Observability and evaluation

Aurelia docs

Docs/Platform/Observability and evaluation

Observability and evaluation

Aurelia should be observable like a guest-facing product layer, not treated as a black-box chat surface. That means tracking the interaction chain from launch to retrieval to handoff, then using that signal to improve both product behavior and hotel coverage.

CTOs, engineers, analytics owners, and product teams responsible for rollout quality.7 min

Telemetry model

Track the guest journey as a product flow, not as isolated chat events.

Aurelia should emit a readable event chain that shows where the assistant launched, what kind of question it handled, which evidence class it used, and whether the guest moved into the next meaningful step.
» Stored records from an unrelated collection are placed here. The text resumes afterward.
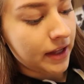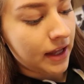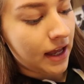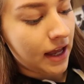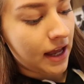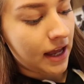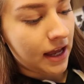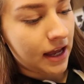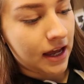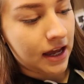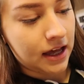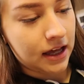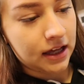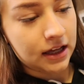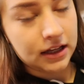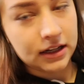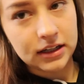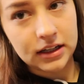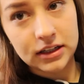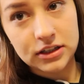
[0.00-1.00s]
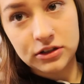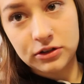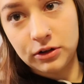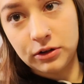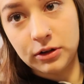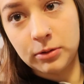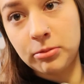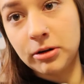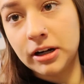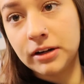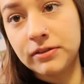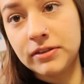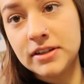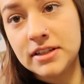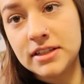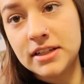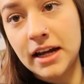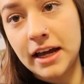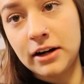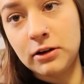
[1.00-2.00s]
and so the
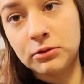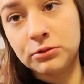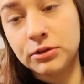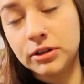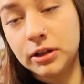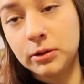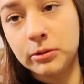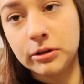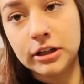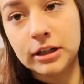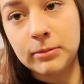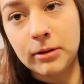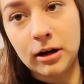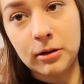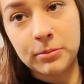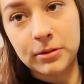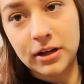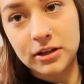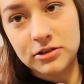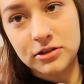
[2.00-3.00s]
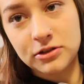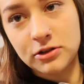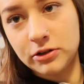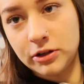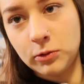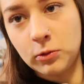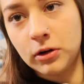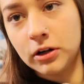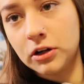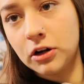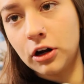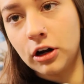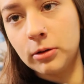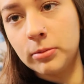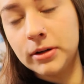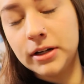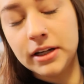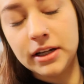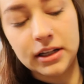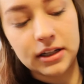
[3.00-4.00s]
breakfast I don't really worry about because there's only 1
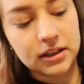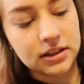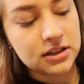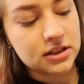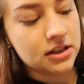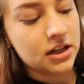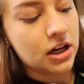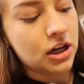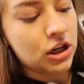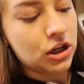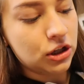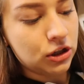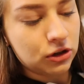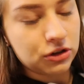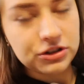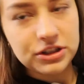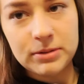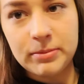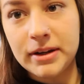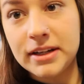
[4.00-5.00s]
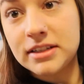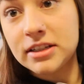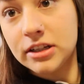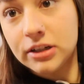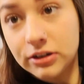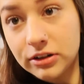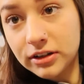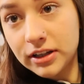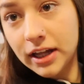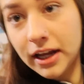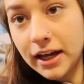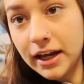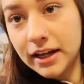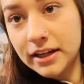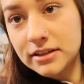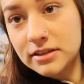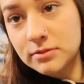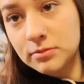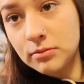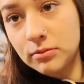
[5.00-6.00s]
carb in it, and it's usually my dinner that
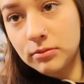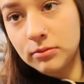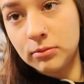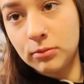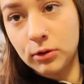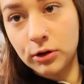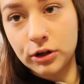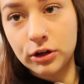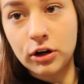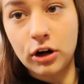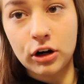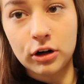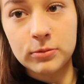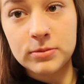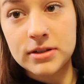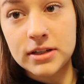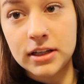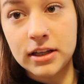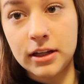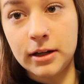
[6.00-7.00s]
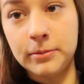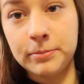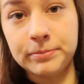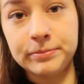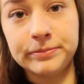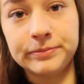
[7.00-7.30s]
has more carbs in them.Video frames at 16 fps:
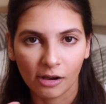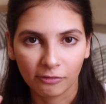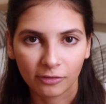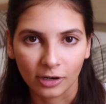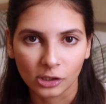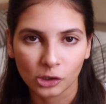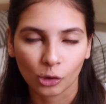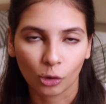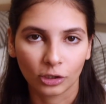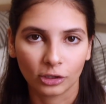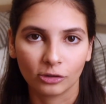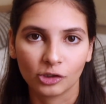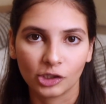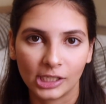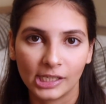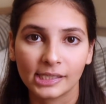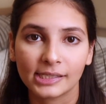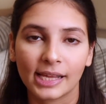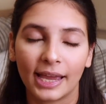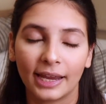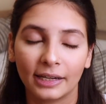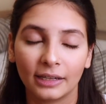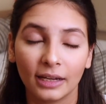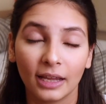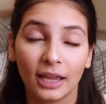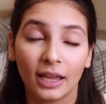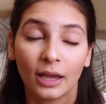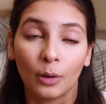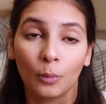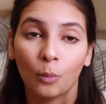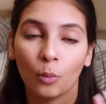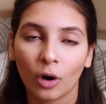flush on your cheeks and
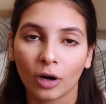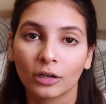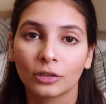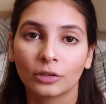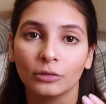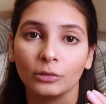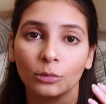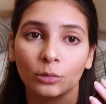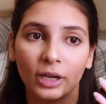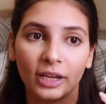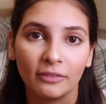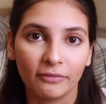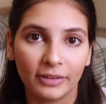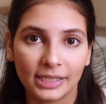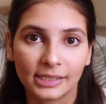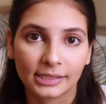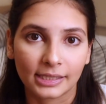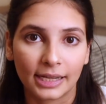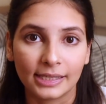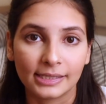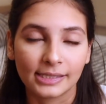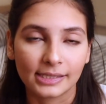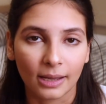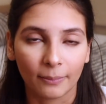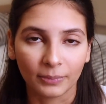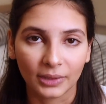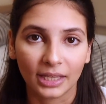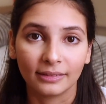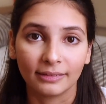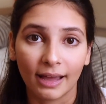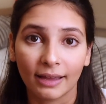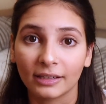want to invest in
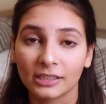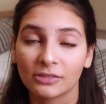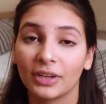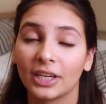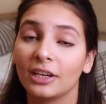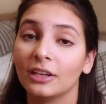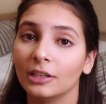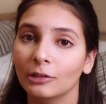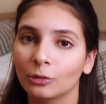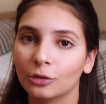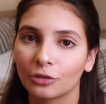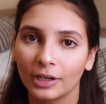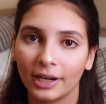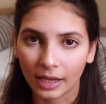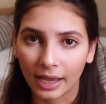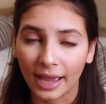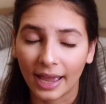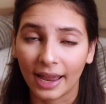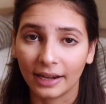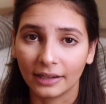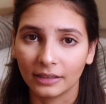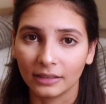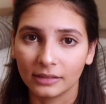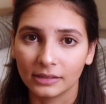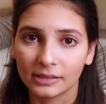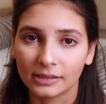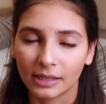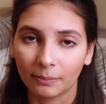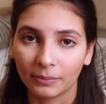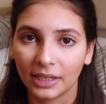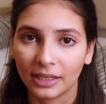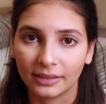something that is very neutral and
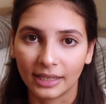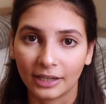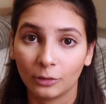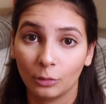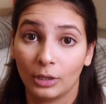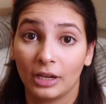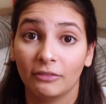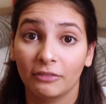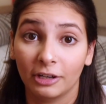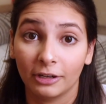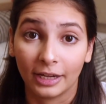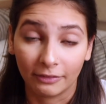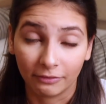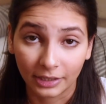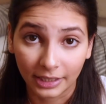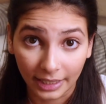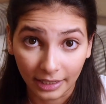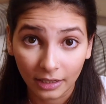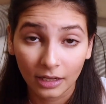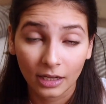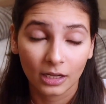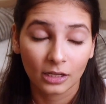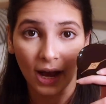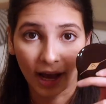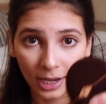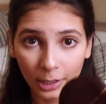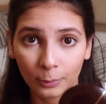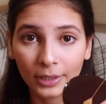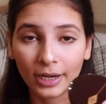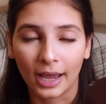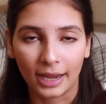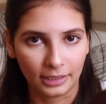something that you can wear every day. I
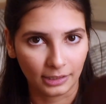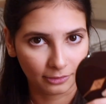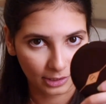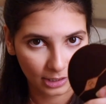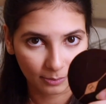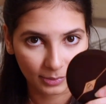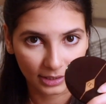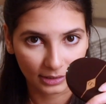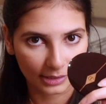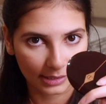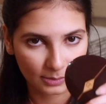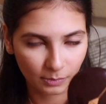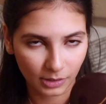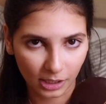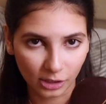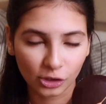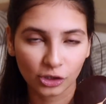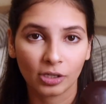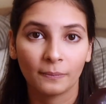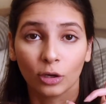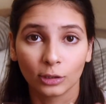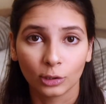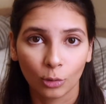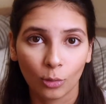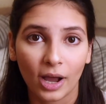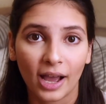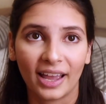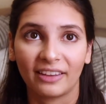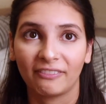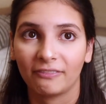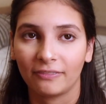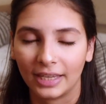will highly recommend this blush, although
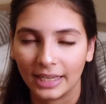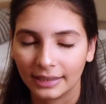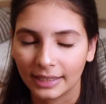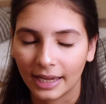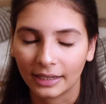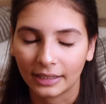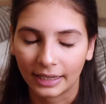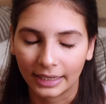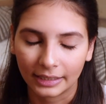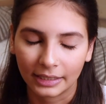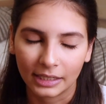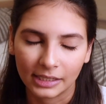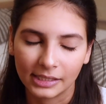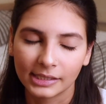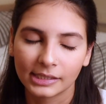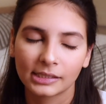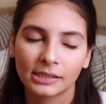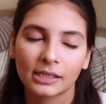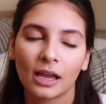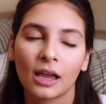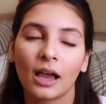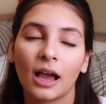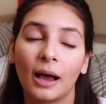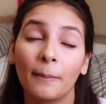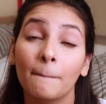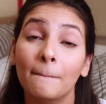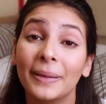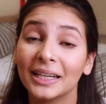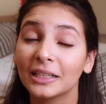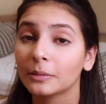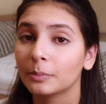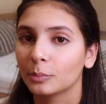I feel that it is a
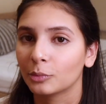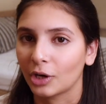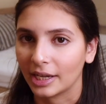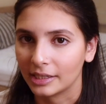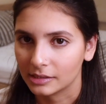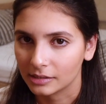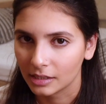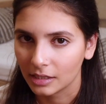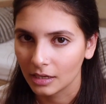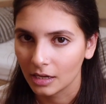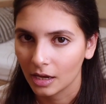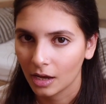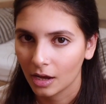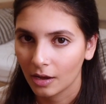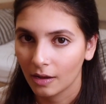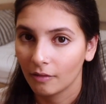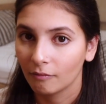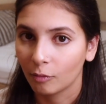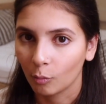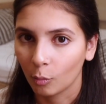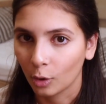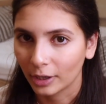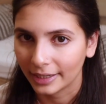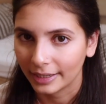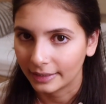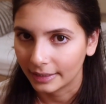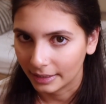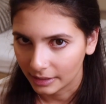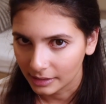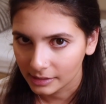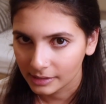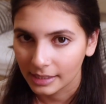bit pricey for what it
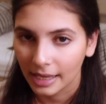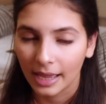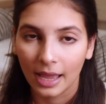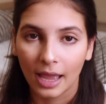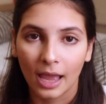is,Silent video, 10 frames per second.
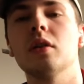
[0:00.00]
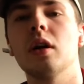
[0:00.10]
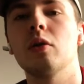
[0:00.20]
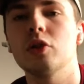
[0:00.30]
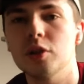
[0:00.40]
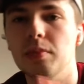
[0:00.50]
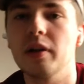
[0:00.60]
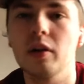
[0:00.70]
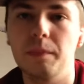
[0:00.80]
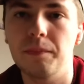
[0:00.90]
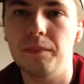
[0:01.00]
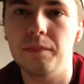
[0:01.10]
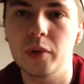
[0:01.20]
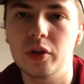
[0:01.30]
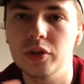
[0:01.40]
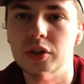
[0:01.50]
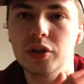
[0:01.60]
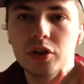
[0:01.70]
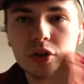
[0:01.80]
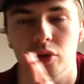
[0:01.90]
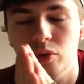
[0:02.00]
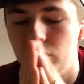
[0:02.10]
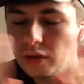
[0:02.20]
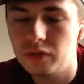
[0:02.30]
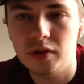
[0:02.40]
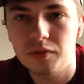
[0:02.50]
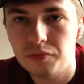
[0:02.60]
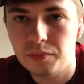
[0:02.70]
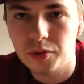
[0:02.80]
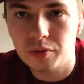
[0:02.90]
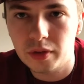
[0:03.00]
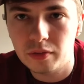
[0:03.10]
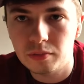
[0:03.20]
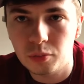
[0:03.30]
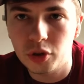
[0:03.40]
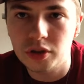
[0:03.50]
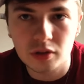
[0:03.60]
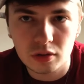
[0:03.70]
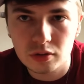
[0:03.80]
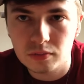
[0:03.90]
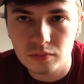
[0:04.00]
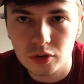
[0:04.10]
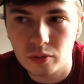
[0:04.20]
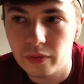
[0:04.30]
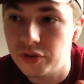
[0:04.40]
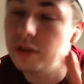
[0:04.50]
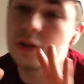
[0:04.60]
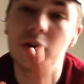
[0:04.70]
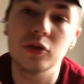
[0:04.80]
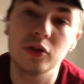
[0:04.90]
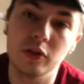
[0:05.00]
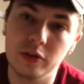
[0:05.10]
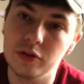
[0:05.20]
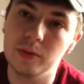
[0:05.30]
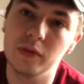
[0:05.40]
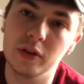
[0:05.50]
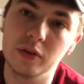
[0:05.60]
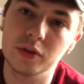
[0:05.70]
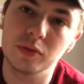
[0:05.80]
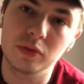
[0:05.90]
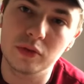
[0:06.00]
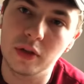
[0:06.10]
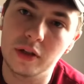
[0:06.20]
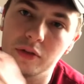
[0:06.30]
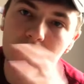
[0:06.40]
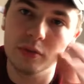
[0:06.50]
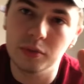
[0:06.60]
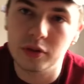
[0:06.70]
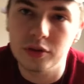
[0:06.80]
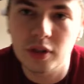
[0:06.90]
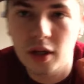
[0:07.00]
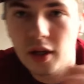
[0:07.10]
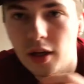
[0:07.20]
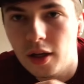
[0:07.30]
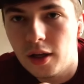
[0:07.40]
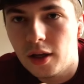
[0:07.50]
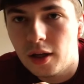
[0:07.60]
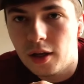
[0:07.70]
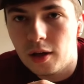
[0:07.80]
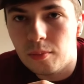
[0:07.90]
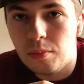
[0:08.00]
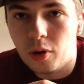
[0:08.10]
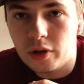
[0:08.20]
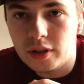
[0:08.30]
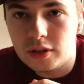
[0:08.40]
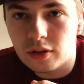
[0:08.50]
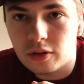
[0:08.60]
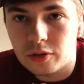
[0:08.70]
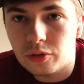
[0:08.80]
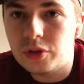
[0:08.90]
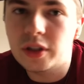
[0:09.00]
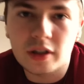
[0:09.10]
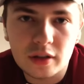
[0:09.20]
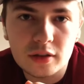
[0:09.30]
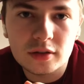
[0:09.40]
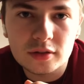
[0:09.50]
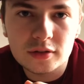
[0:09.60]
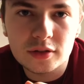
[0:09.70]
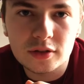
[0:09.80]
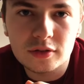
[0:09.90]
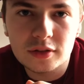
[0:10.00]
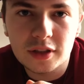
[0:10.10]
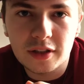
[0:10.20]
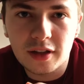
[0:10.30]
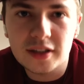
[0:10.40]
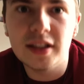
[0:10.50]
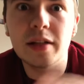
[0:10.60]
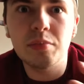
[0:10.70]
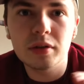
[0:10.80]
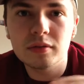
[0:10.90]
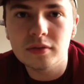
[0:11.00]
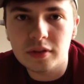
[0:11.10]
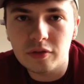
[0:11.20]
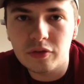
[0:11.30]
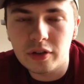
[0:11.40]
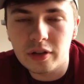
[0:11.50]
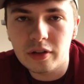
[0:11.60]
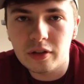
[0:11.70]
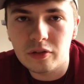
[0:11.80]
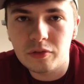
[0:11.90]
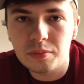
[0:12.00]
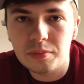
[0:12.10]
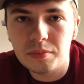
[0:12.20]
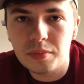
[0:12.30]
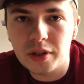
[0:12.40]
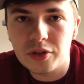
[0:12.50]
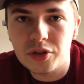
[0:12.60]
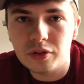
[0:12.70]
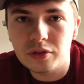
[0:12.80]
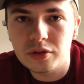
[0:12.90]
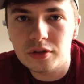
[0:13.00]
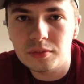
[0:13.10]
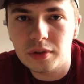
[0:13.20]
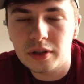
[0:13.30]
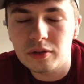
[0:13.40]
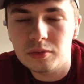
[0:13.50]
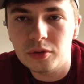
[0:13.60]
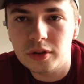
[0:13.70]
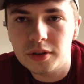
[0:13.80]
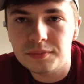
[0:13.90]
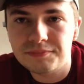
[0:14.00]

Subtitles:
I'm going to split it up because it's so different between boys and girls. So we've seen the girls do their YouTube videos, and credit to them, because boys are too scared to take that leap in fear of being judged by other boys.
That event stream is what turns a pilot into an actual operating system rather than a demo.

EventWhy it mattersRepresentative fields
Assistant launchedShows which surfaces create engagementpageType, sectionId, launcherId
Prompt submittedReveals guest intent and friction clusterspromptText, promptCategory, pinnedHotelSlug
Evidence usedShows whether the answer came from snapshot data or live verificationsourceClass, retrievalHits, usedLiveLookup
Answer shownLets teams review quality against actual outputsanswerType, responseLength, confidenceLabel
Next step takenMeasures whether the answer helped movementcompareOpened, hotelClicked, rateHandoffClicked

Representative host event hook already supported by the prototype contract.

window.PreferredConcierge?.init({
  onEvent: (event) => {
    analytics.track("aurelia_event", event);
  }
});

Answer review and evaluation loops

Aurelia needs a repeatable review process, not just a launch dashboard.

  1. Sample real conversations

    Review prompts from each major page type so the team sees what guests actually ask instead of relying on imagined use cases.

  2. Inspect evidence quality

    Check whether the answer stayed grounded to the right hotel set, first-party data, or clearly attributed live sources.

  3. Tag answer gaps

    Separate missing data, weak prompt placement, poor context, and retrieval misses so the fix path is clear.

  4. Ship targeted improvements

    Update knowledge, prompt surfaces, context fields, or answer guardrails based on the actual failure mode.

Operational health and alerts

Watch the system for freshness, latency, and evidence drift before the pilot scales.

  • Monitor answer latency separately for snapshot-only answers and live-verified answers.
  • Track how often the system falls back to live lookup because the core hotel snapshot is thin.
  • Flag repeated unanswered questions by hotel, destination, or prompt surface.
  • Watch rate handoff drop-off so the team can tell whether Aurelia is building confidence or creating another dead end.
Important product distinction

Aurelia should not be measured like a support bot. The core question is whether it helps guests narrow the right stay faster and reach the next product step with more confidence.

Executive scorecard

Give leadership a small set of signals that reflect product value clearly.

  • Which prompt surfaces create the most qualified launches.
  • Which question classes most often lead to hotel-detail engagement or rate handoff.
  • Which hotels or destinations create the most unresolved questions.
  • How often live verification is needed because first-party knowledge is incomplete.
  • What changes in qualified hotel evaluation and booking-path progression after launch.